In the way the question is put, no. A mode containing, for example, both E♭ and E natural when ascending would consider those separate scale degrees and would number them accordingly.
Wikipedia provides a useful definition of mode:
In the theory of Western music, a mode is a type of musical scale coupled with a set of characteristic melodic and harmonic behaviors.
The diatonic modes all adhere to the rule that they have exactly one note per letter name, so for those modes, the multiple-notes-per-degree situation can't happen.
An exception (sort of): The "bebop" scale
The "bebop" scale is an eight-note scale containing both the minor and major sevenths above the tonic. The F bebop scale, for example, contains both E♭ and E-natural, and those are generally talked about as flat and natural (or minor and major) seventh degrees, respectively. For the purposes of this question, the bebop scale can be viewed as a "mode" insofar as it has a reasonably well defined melodic usage (though not harmonic), but in practice it's a modified mixolydian scale. Its typical usage is as a melodic path through a dominant seventh chord.
Melodic minor, by the above definition, qualifies as a mode and therefore satisfies the question. It's the one mode/scale having distinct pitches ascending and descending.
It is not, however, generally thought of as a mode. It's more often just considered a variation of the diatonic minor (which is a mode), reflective of common compositional practice (leading tone when moving upward to the tonic; no leading tone when moving downward away from the tonic).
Octatonic (diminished) "modes"
The octatonic scale could be considered as having to "modes": the half-whole mode and the whole-half mode. The harmonic behavior of the octatonic scale isn't particularly defined (certainly not in the way the diatonic modes are defined), but they do vary from each other in their melodic characteristics. At that level, we might consider them "modes", and there are reasons they might be written using enharmonically equivalent notations depending on context (such as sharps when ascending and flats when descending). However, the pitches remain the same regardless; only their notation changes.
The whole-tone scales do have a more defined (or at least, expected) usage, so could be "modes" in the sense given above. The whole-tone scales also might be written in enharmonically various ways as a matter of convenience. But they also would be equivalent in pitch, varying only in the notation used for those pitches.

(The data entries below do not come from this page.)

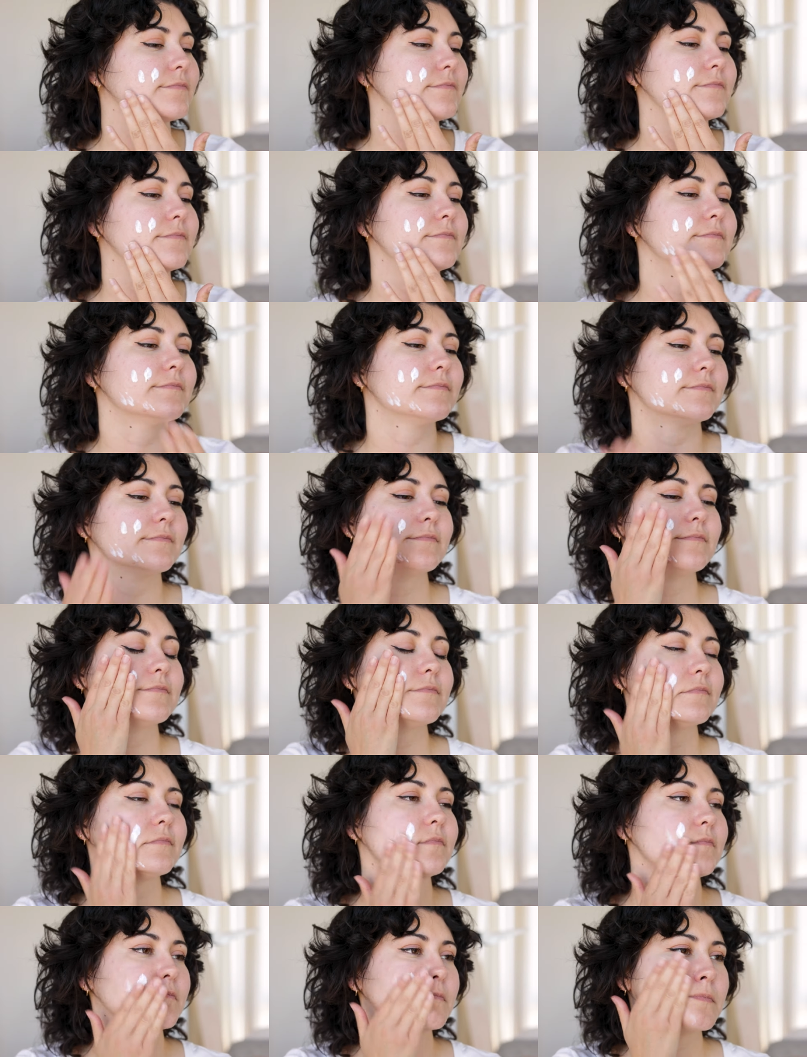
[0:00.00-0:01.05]
skin folks.
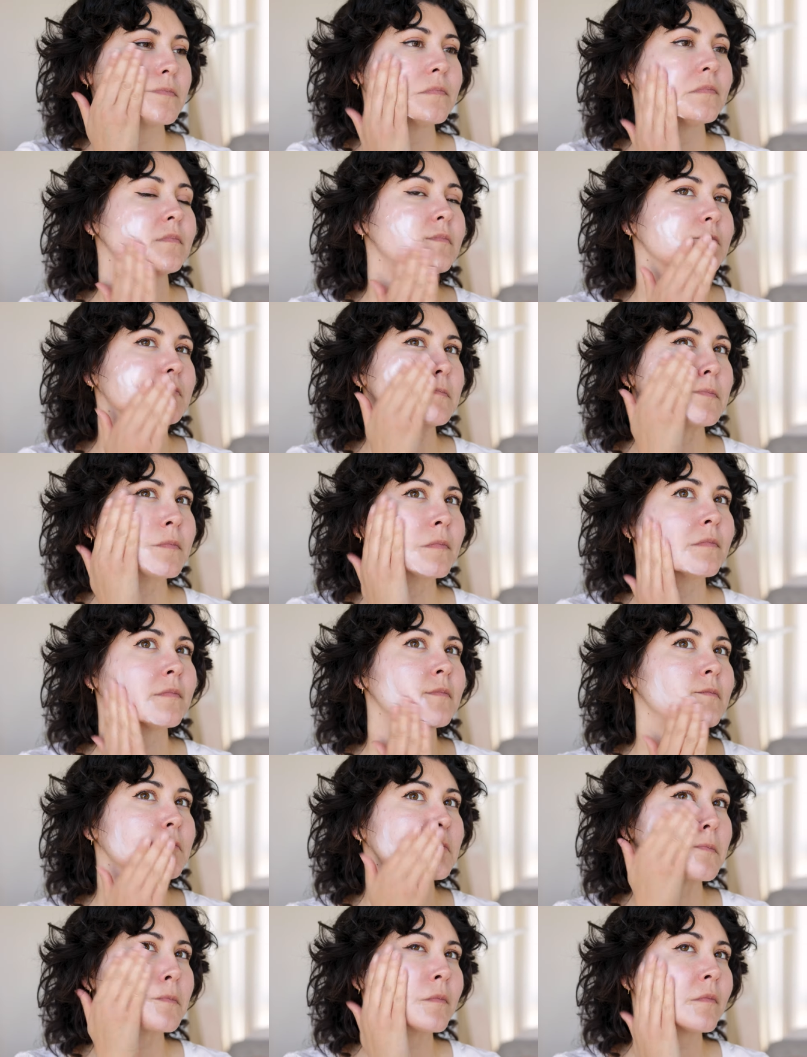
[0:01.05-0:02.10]
This is an amazing
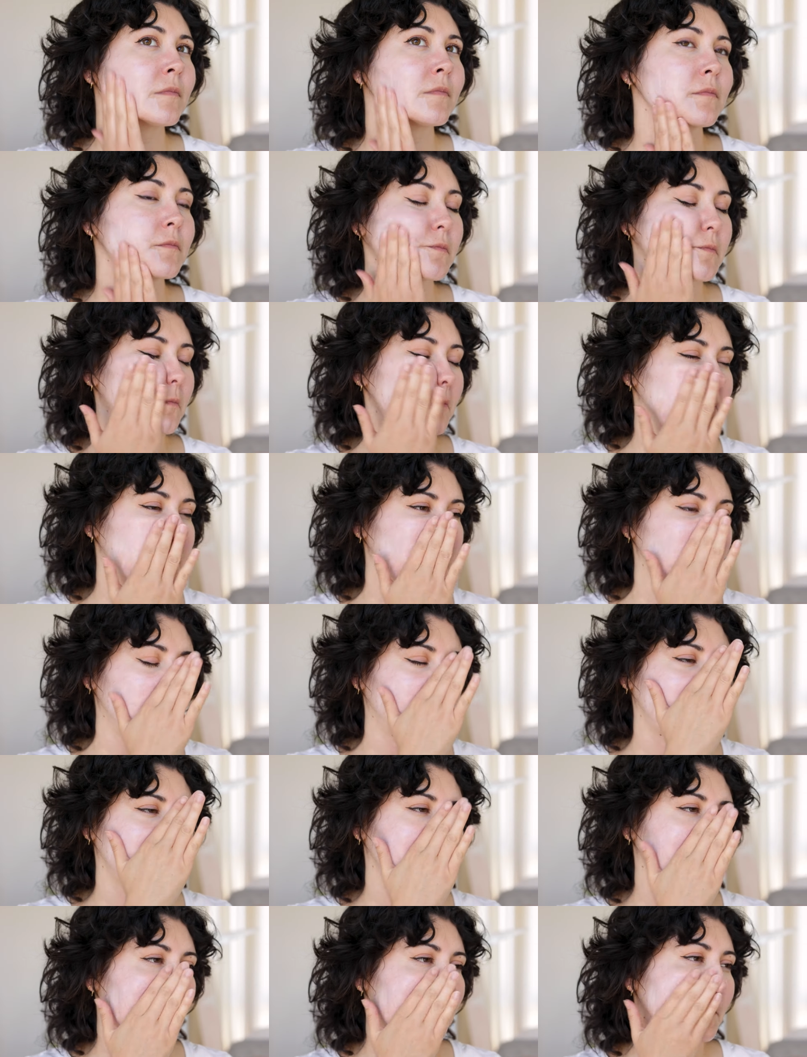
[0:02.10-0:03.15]
sunscreen if you have very
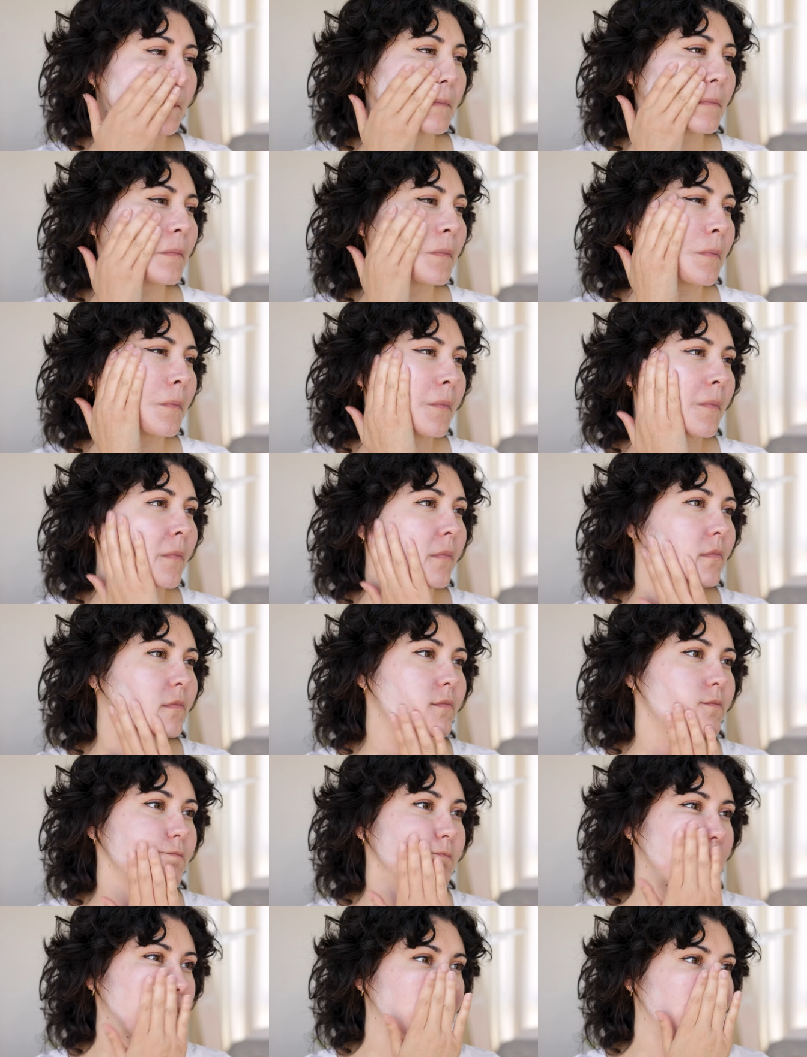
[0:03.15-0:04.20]
sensitive skin
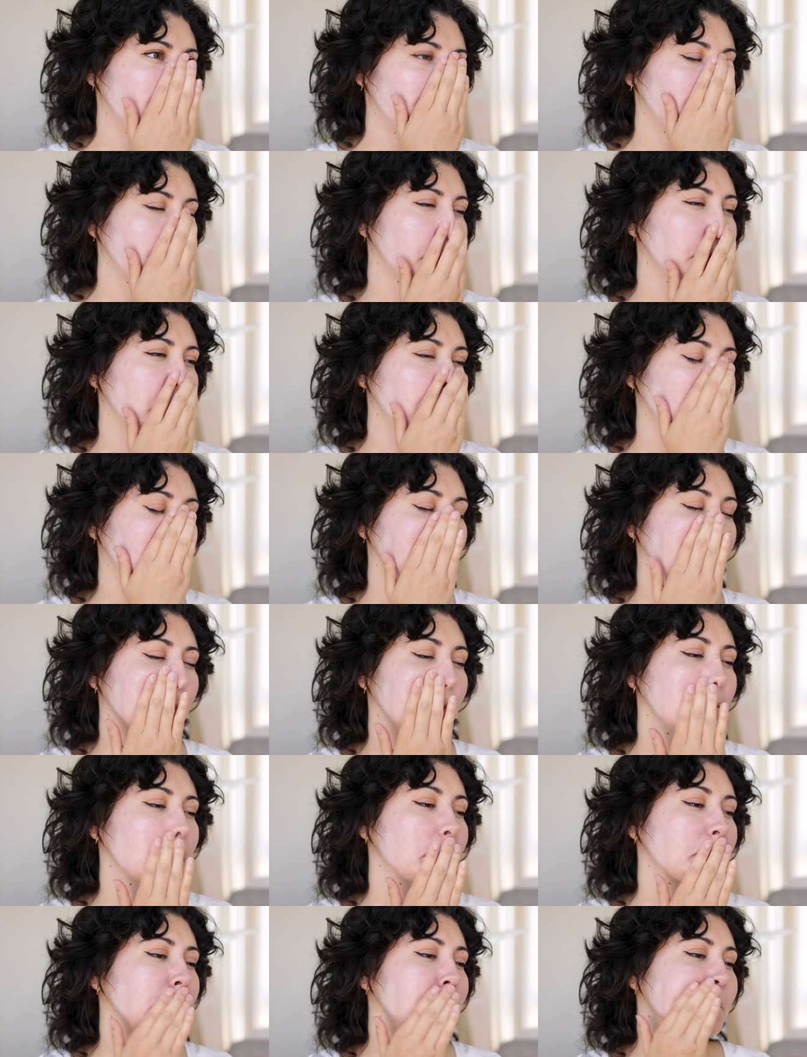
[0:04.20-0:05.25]
and you are, tend to
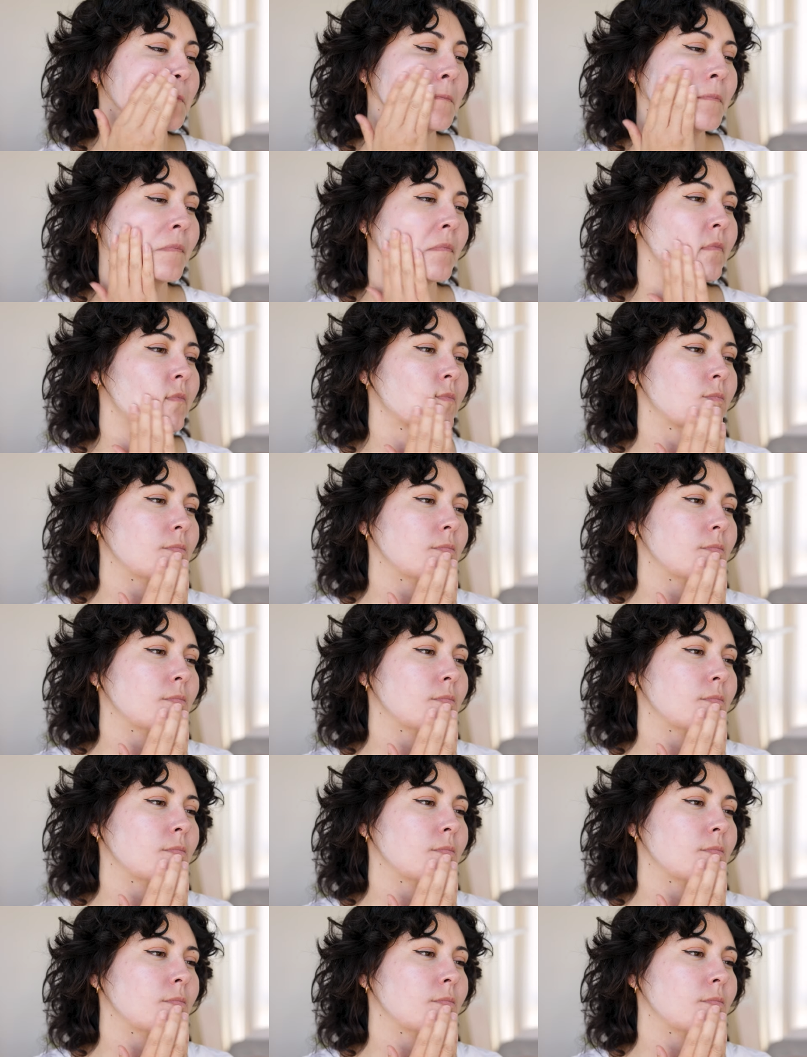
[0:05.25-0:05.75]
react to a lot of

though this is matter of interpretation.
For example, in jazz terminology melodic minor denotes the following scale: 1 2 b3 4 5 6 7, regardless of the direction.
Seventh mode of melodic minor would be then: 1 b2 b3 b4 b5 b6 b7, however the most often it is thought of as: 1 b2 #2 3 b5 b6 b7. So rather than having minor third and diminished fourth, flat and augmented second (or ninth) coexist in the scale and the third is minor. The scale is also called superlocrian or altered and is a common choice to play over dominant chords with corresponding alterations.
This is a subject of interpretation, because it's up to you how you notate the notes, but using the scale in a way that the audience hears diminished fourth rather than major third is a nontrivial task.
If you explore modes of less commonly used scales, you will find more examples.